26.6.2003 11:23 MSK
Ukrainians are demanding to strip an American journalist of a prize
American Board on awarding the highest in America journalist prize, Pulitzer Prize, started reviewing thousands of letters from Ukrainians residing n different countries of the world. They demand to posthumously revoke American journalist Walter Duranty’s prize, which was awarded to him in 1932. According to Ukrainians, the New York Times correspondent Duranty was an accomplice of Joseph Stalin and other organizers of the artificial famine in Ukraine in 1932-1933.
The U.S. Ukrainian community organized the campaign against the journalist. In particular, Miron Kurolas, a member of the Ukrainian National Association, printed a thousand cards on Ukrainian Famine and sent it out to American institutions. Ukrainian Congress Committee of America distributed a huge circulation of a statement regarding Duranty’s false materials. In them, the journalist hid the truth of the oppressed state of the Soviet people and sympathized with the Kremlin.
In 1932-1933, the Times, the New York Times, Figaro, La Stampa, Zurich Zeitung, Gazette de Lausanne told of the mass famine in Ukraine, Povolzhye and Northern Caucasus. Correspondents of these publications in the USSR tried to be truthful in their depiction of the events. However, soon some of them started to censor the information to please the Kremlin. Bureaucrats and special agents were pressuring the journalists. They threatened to revoke their visas and deny their entry into a number of cities and regions of the USSR. In 1993, journalists were not allowed into Ukraine. Nevertheless, there are honest publications by M. Muggeridge, V. Chamberlain, U. Lions from which the West learned of the horrors of the famine.
However, Walter Duranty working as the New York Times’ correspondent in Moscow openly declared that there was no famine in Ukraine and other wheat-growing regions. “Any report of a famine is today an exaggeration or malignant propaganda,” – wrote Duranty in the August 24, 1933 issue of the New York Times. According to him, the Soviet Union exports grain and refuses humanitarian aid. And this means that the situation in the USSR is quite successful. Soviet people die of unknown diseases and dry climate. Nobel Laureate English writer Bernard Shaw, ex-prime-minister of France Edouard Herriot, and other friends of Bolsheviks shared this opinion of the journalist.
Walter Duranty worked as a correspondent in the USSR in 1921-1934. He died in 1957 at the age of 73.
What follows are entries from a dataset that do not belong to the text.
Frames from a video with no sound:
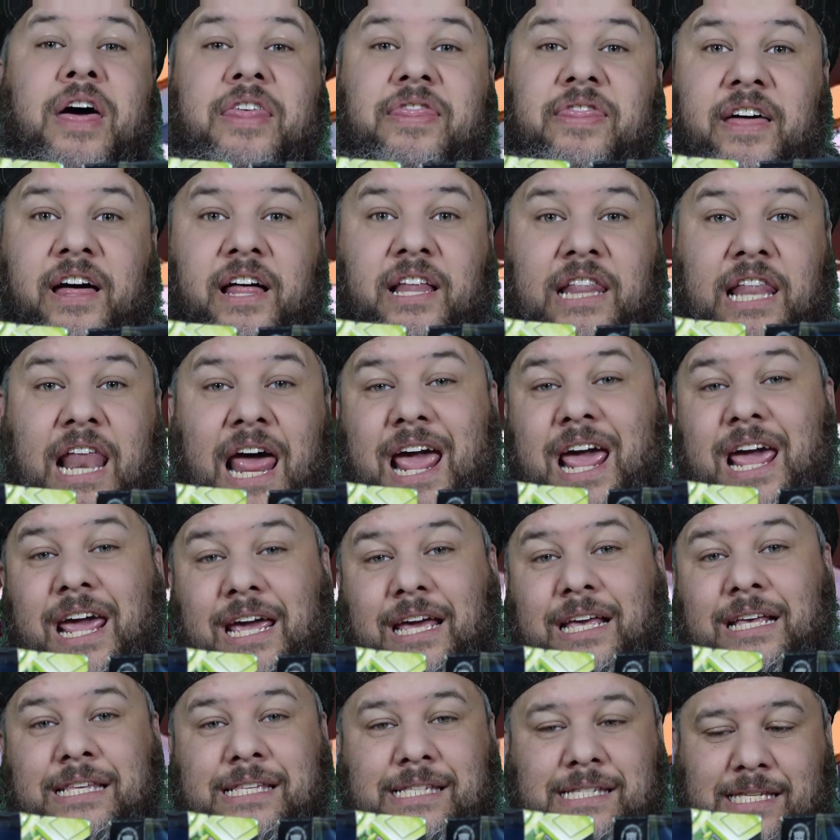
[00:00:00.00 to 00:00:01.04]
the
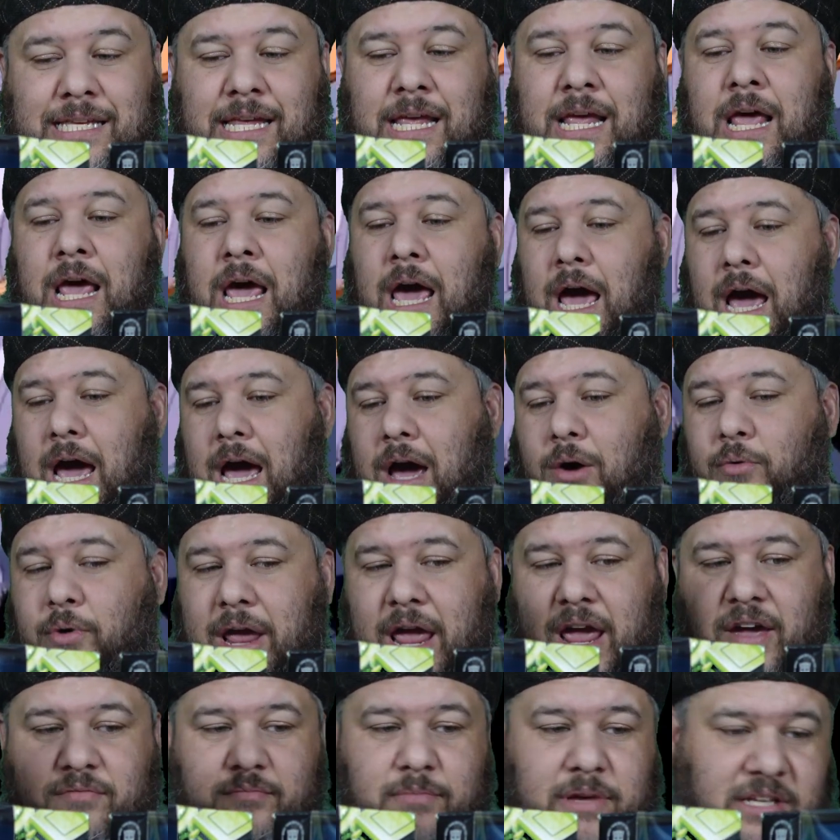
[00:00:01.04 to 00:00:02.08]
legs. We
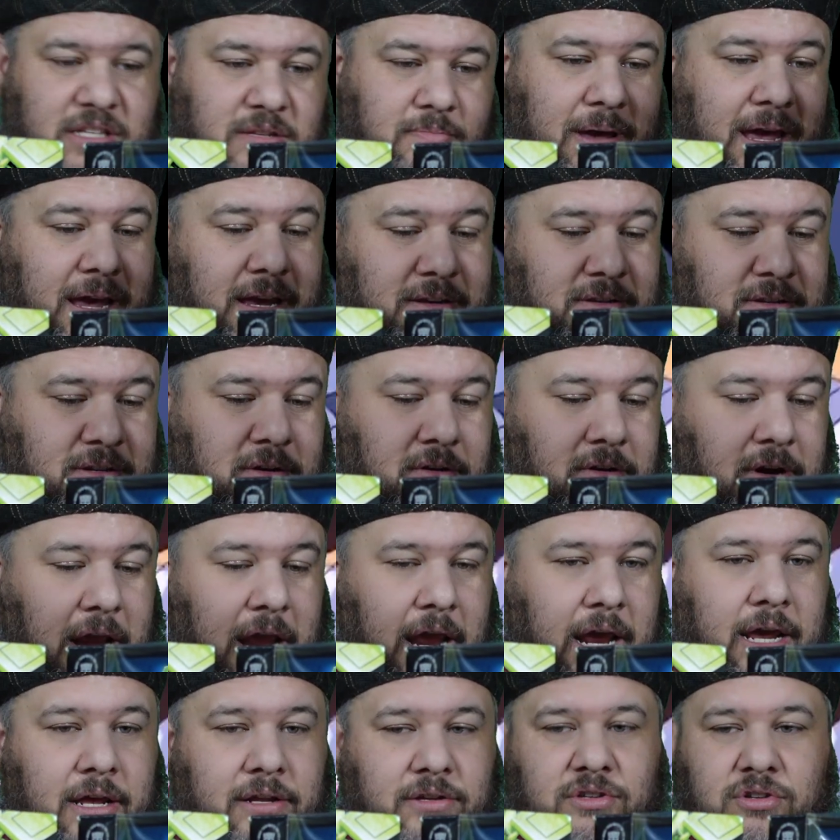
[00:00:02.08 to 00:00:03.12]
have Mixmaster
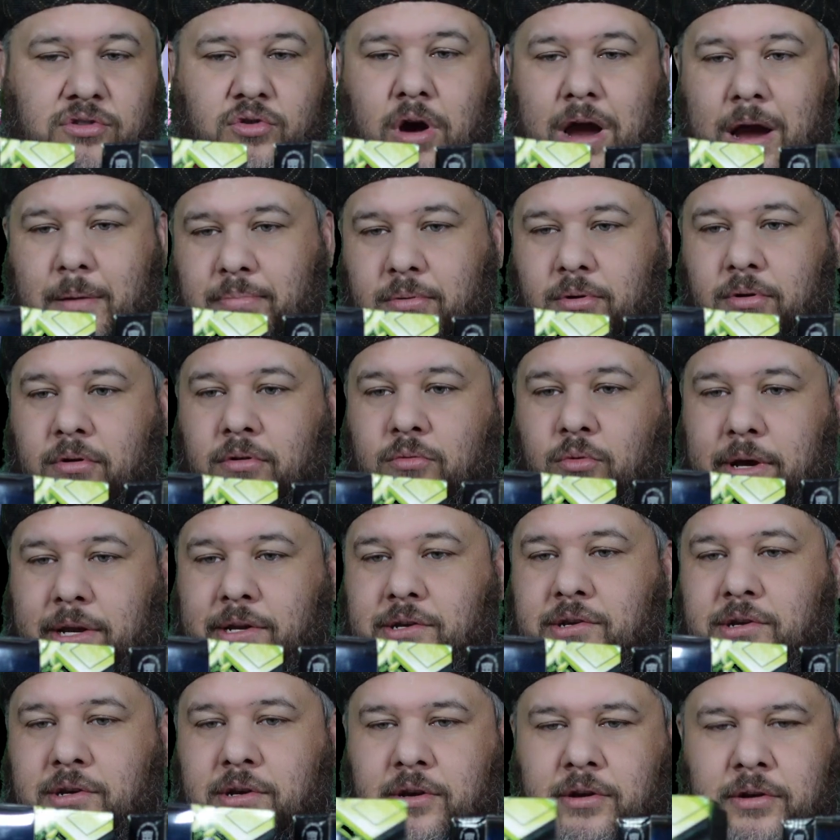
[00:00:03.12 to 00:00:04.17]
and Scrapper,
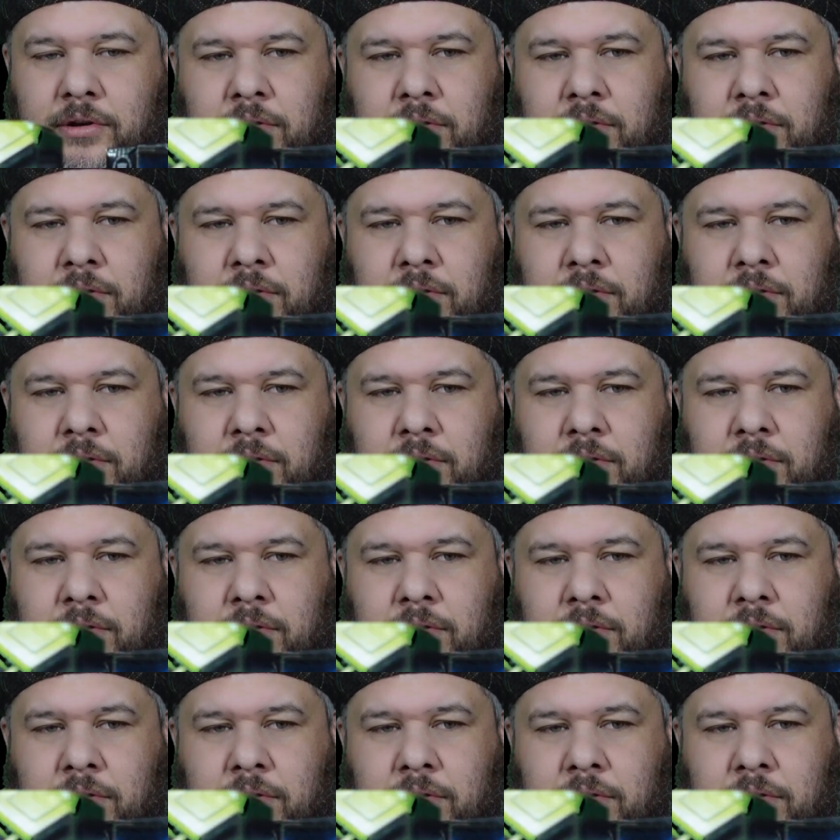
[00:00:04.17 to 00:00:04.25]
which,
In 1932, Duranty was awarded the Pulitzer Prize. It was awarded to him for his reports from the USSR and their “scholarship, profundity, impartiality, sound judgment and exceptional clarity.” Now the Pulitzer Board has a difficult problem to solve. Duranty got his prize for reports written in 1931. The reports talked of Stalin’s Five Year Plan. The journalist sympathized with the Bolshevik’s economic experiment. In 1932-1933, as a Pulitzer Prize winner he used his authority to justify genocide and tyranny. Although, he admitted privately to William Strang, a staff member of the British Embassy in Moscow, that "it is quite possible that as many as ten million people may have died directly or indirectly from lack of food in the Soviet Union during the past 10 years". These words however do not rehabilitate the journalist in the eyes of the Ukrainian intelligentsia. For it, Duranty will always remain a Stalinist apologist.